Start of DATA PROVIDED
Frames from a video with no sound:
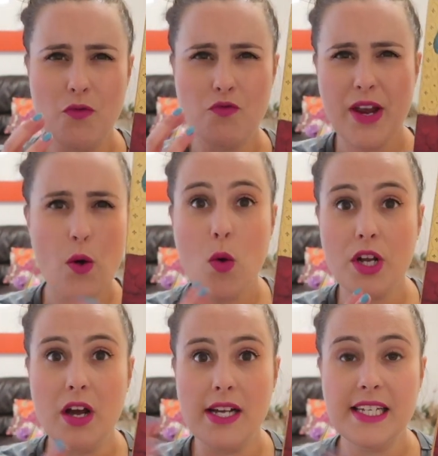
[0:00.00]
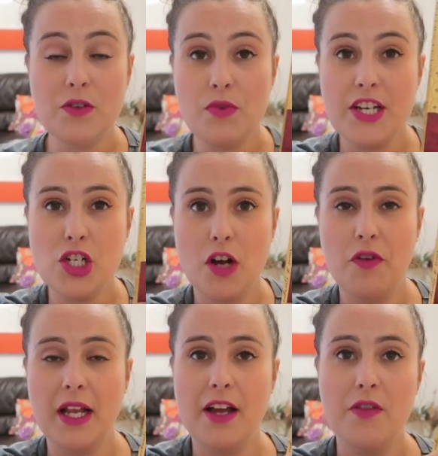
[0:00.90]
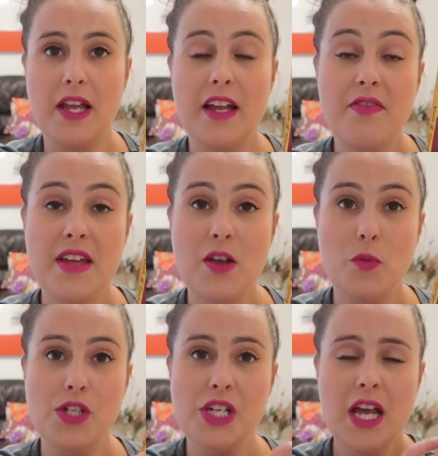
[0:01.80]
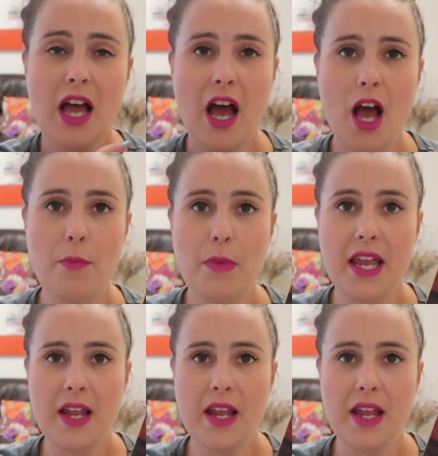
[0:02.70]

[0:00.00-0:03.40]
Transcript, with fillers: reorganizing and reshuffling I think and then it would um,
End of DATA PROVIDED
THE TASK:
Copy out every line of the listing where the word "with" occurs.

OUTPUT BELOW:
Frames from a video with no sound:
Transcript, with fillers: reorganizing and reshuffling I think and then it would um,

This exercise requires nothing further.